So the neural linear model is a lot faster to train! Both models seem to be able to reach similar levels of accuracy, but the neural linear model just gets to a given accuracy level more quickly.

## Uncertainty calibration¶

But is the neural linear model - a mostly non-Bayesian network - at all well-calibrated in terms of its uncertainty estimates? We can measure the calibration of the model (how accurate its uncertainty estimates are) using calibration curves and the mean squared calibration error for regression (see Kuleshov et al., 2018 and Chung et al., 2020).
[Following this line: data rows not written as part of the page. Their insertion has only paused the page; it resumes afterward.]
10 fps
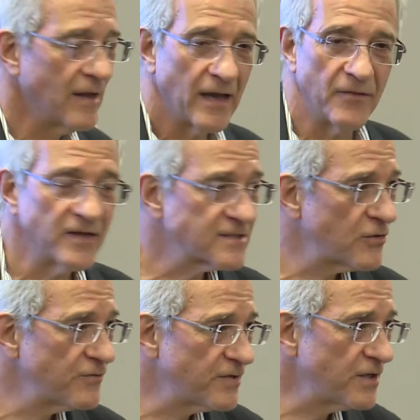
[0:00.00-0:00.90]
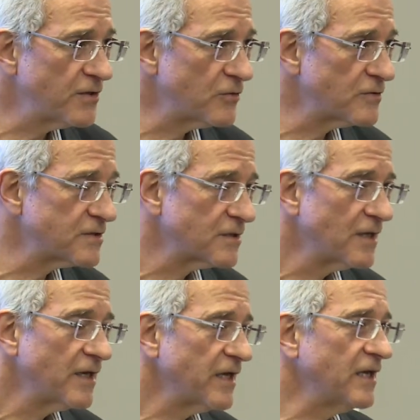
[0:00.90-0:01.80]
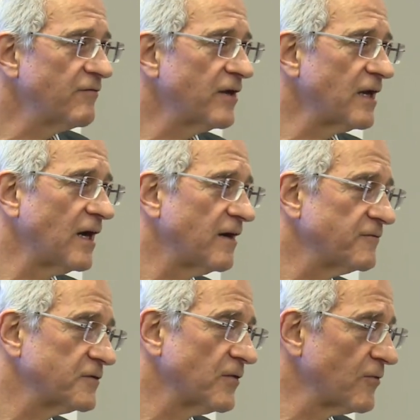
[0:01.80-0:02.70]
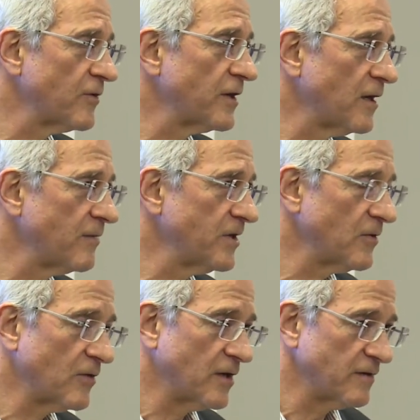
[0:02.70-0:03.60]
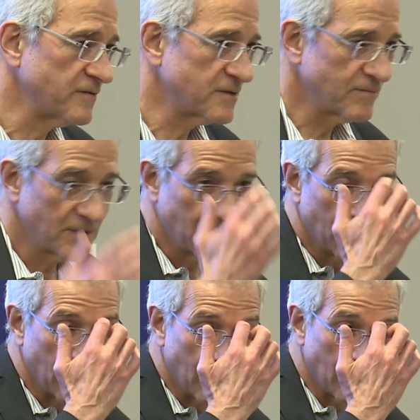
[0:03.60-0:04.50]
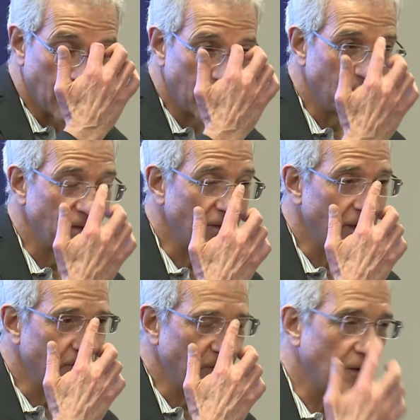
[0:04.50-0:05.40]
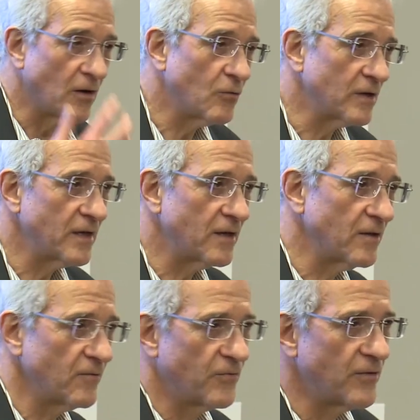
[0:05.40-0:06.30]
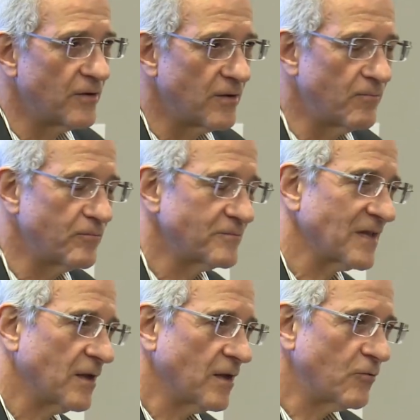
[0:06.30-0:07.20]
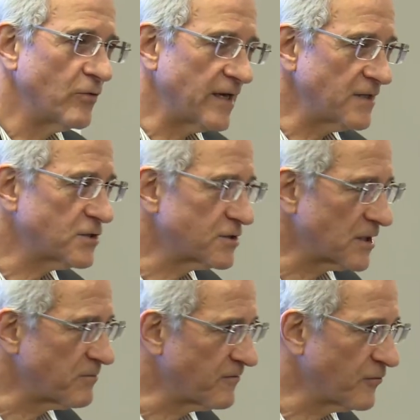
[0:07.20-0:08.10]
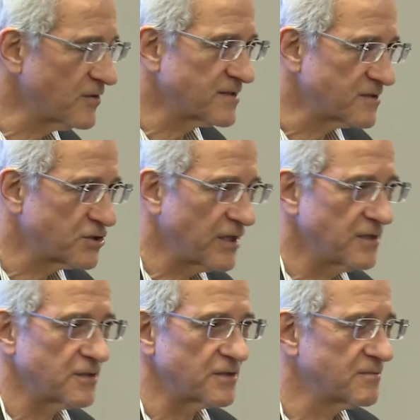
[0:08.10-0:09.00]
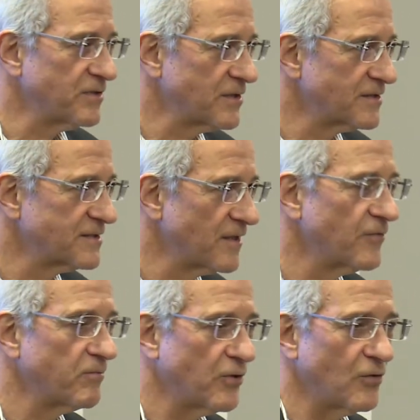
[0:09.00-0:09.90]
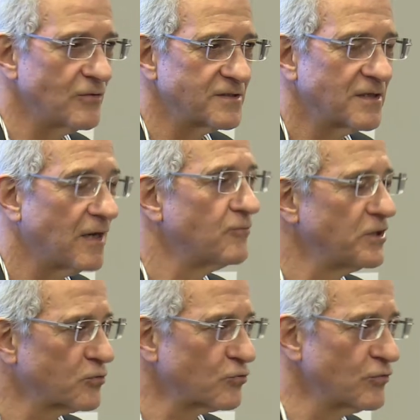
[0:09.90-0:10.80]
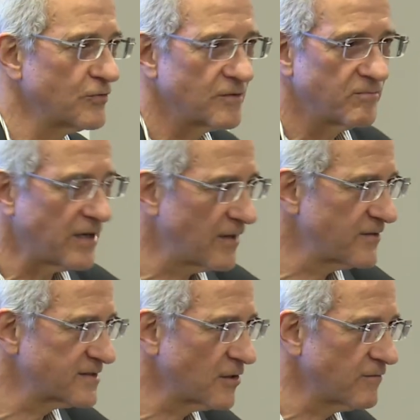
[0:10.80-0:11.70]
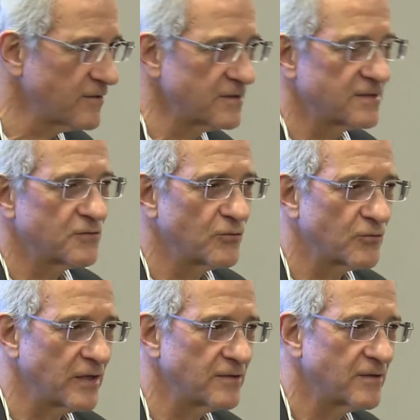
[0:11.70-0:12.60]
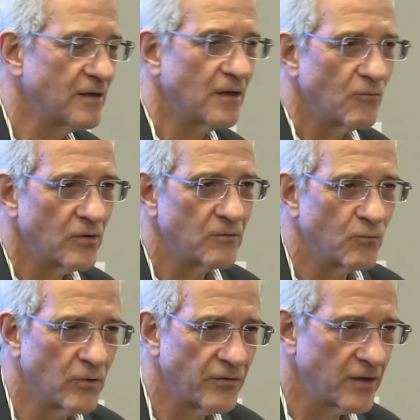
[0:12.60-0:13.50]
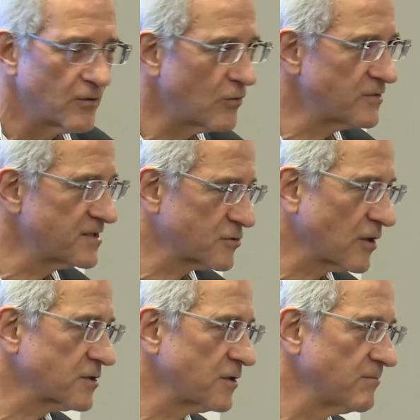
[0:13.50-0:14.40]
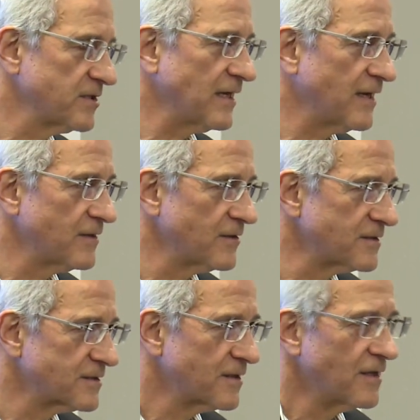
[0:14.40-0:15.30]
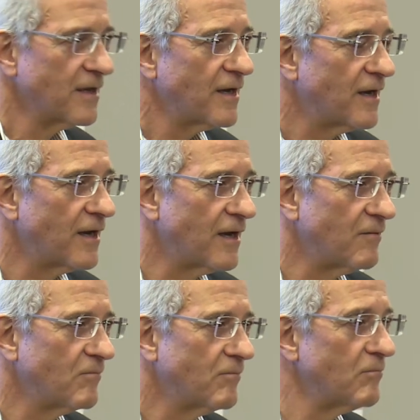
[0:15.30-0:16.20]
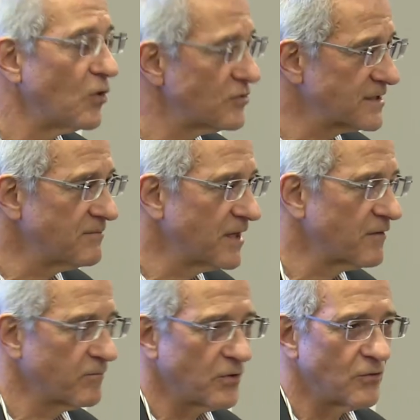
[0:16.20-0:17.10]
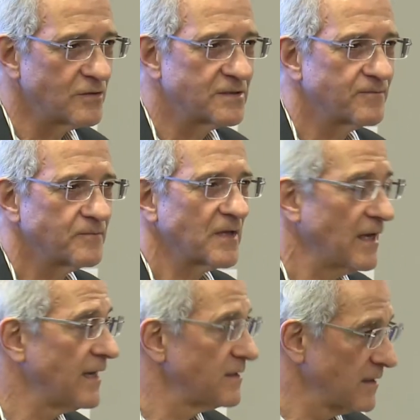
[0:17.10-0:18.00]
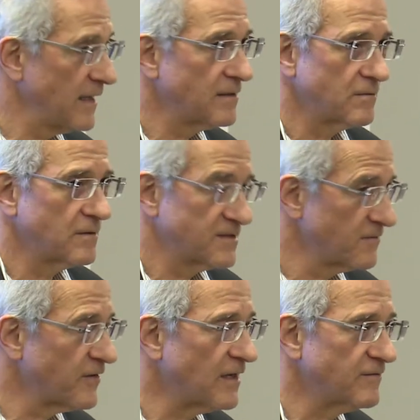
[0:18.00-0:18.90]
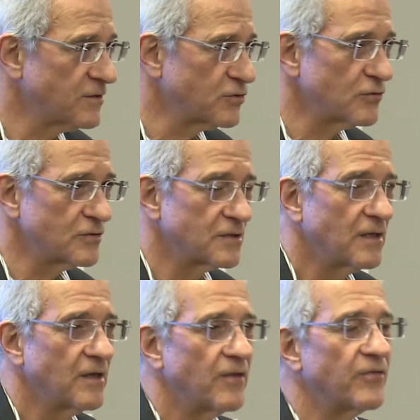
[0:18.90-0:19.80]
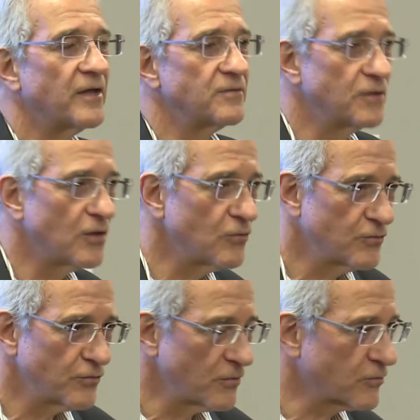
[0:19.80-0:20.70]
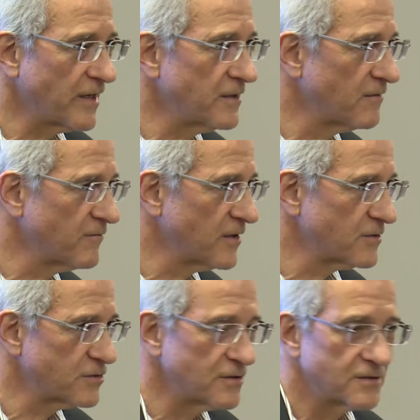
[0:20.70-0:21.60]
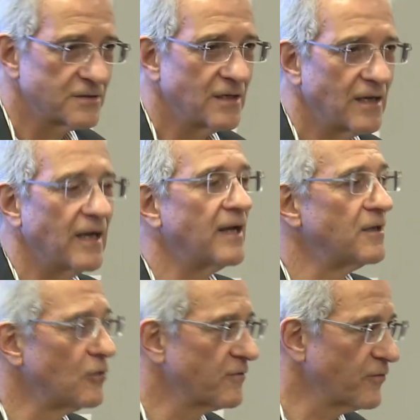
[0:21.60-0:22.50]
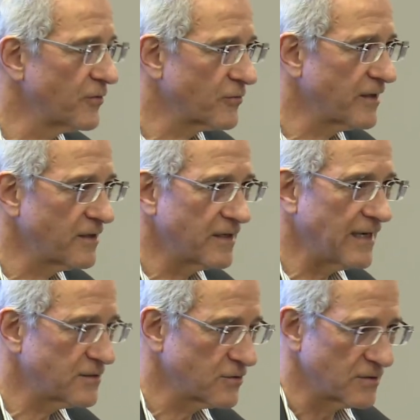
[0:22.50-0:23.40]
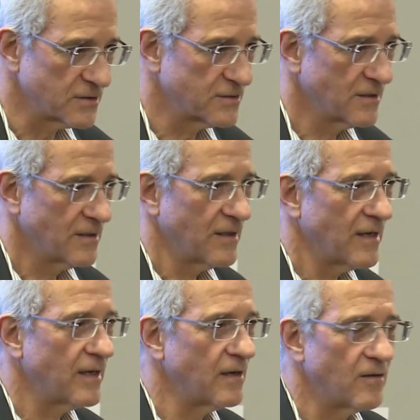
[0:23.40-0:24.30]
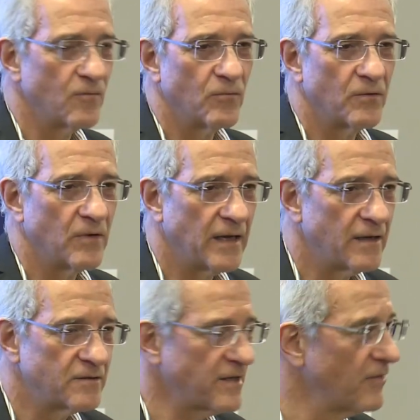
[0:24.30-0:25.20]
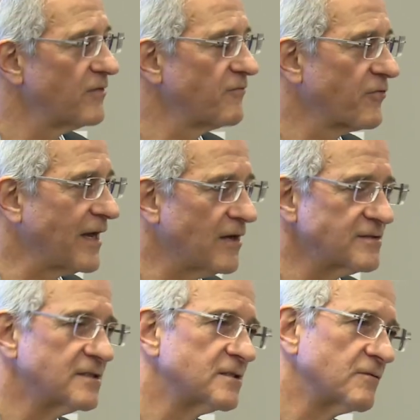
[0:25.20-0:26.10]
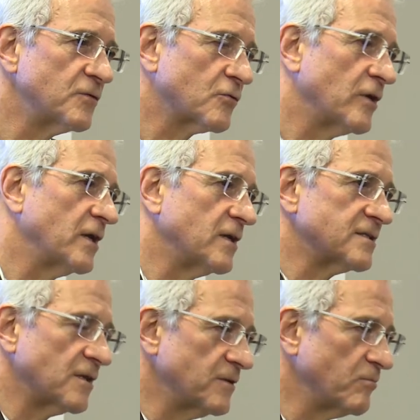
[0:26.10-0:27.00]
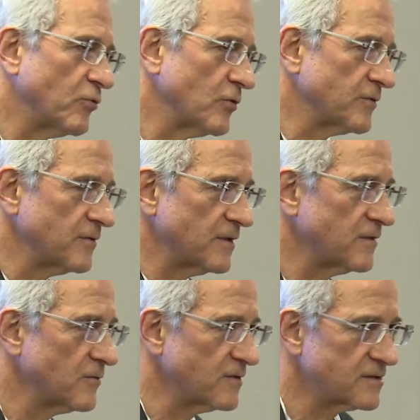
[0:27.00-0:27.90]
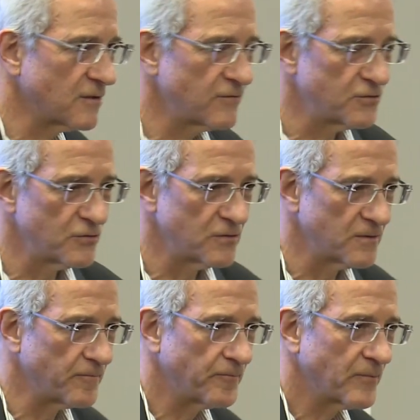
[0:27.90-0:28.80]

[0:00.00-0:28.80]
And this continues even after the Red Army arrives. Uh, only the relationship of forces changes because then the Poles are recruited by the Soviets to create what, what they call destruction battalions, uh, mostly made of Poles and, and surviving Jews, that go to Ukrainian villages and look for Ukrainian nationalists. Um, and tens of thousands of Ukrainians are deported into the Soviet Union.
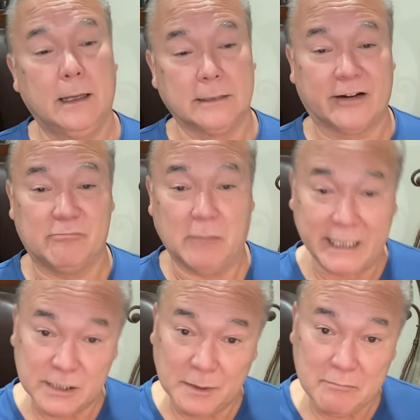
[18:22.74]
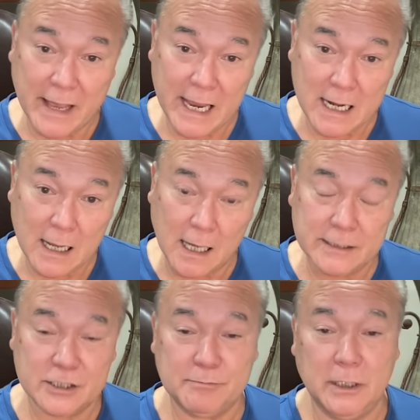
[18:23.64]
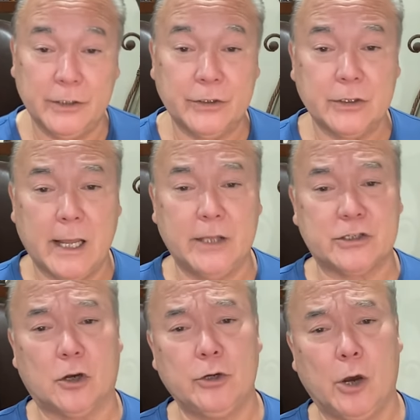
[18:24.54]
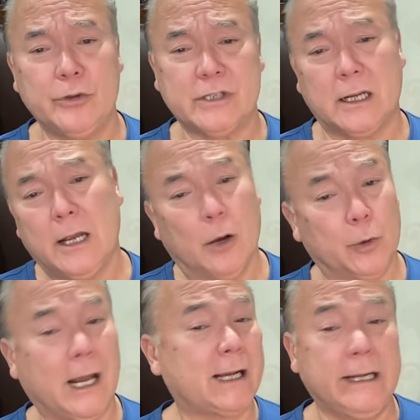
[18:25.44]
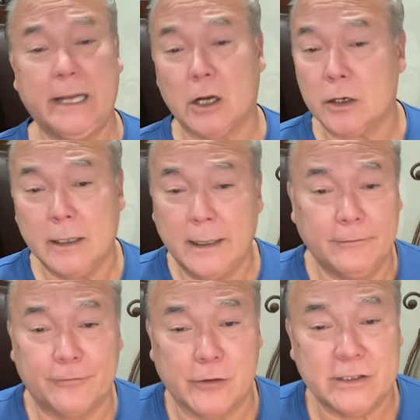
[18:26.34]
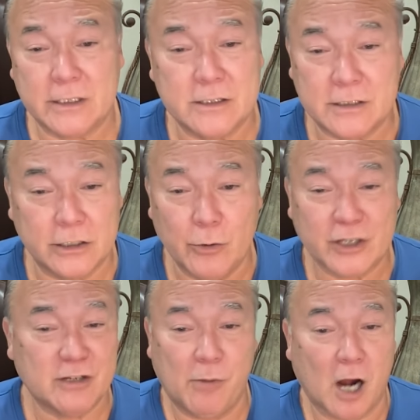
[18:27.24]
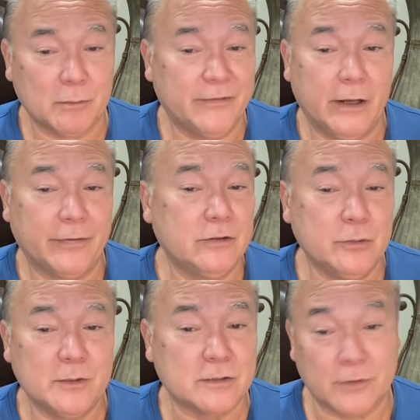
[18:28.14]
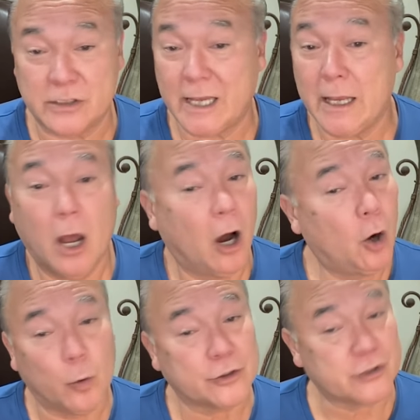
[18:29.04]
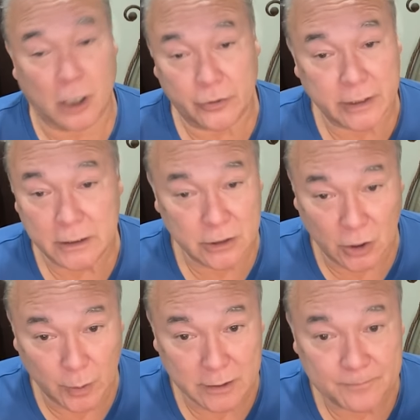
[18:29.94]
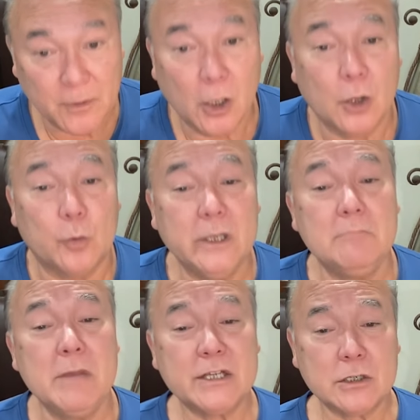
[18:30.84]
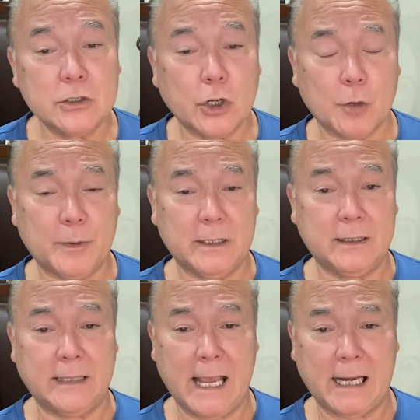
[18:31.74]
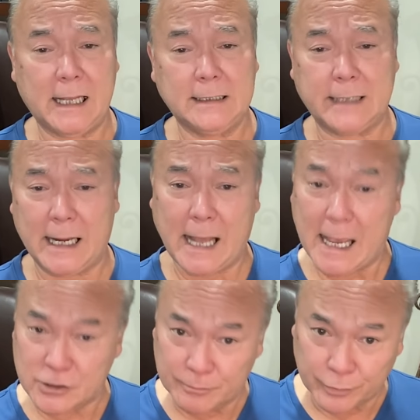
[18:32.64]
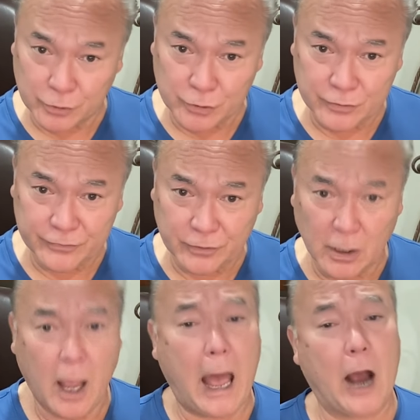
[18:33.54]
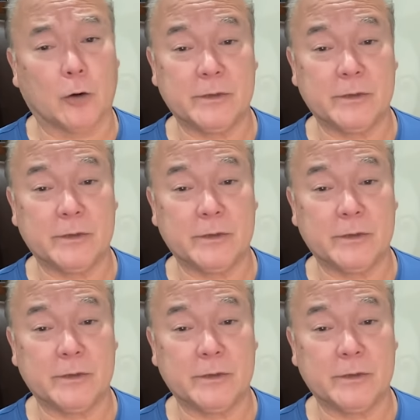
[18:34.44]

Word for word: A lot of money's been made on this blunder. And so no one's going to, we're not going to hear, for instance, U.S. Department of Health and Human Services say, oh, we're sorry. You know what? We misinterpreted the data. Data has improved. Our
Essentially, the calibration curve plots the proportion of samples which our model predicts to have less than or equal to some cumulative probability, against the actual proportion of samples. In other words, 10% of samples should fall below the model’s predicted lower 10th percentile confidence interval, 20% of samples should fall below the model’s predicted lower 20th percentile confidence interval, and so on, all the way up to the 100th percentile. If the model is perfectly calibrated, these values will match, and we’ll end up with a calibration curve which goes along the identity line from (0, 0) to (1, 1).

Then, the mean squared calibration error is just a metric of how far our
model’s calibration deviates from the ideal calibration curve (i.e., what the
calibration curve would be if the model were perfectly calibrated - the
identity line). Check out the docs for
`ContinuousModel.calibration_metric()`

for a more formal definition (and
for other calibration metrics we could have used).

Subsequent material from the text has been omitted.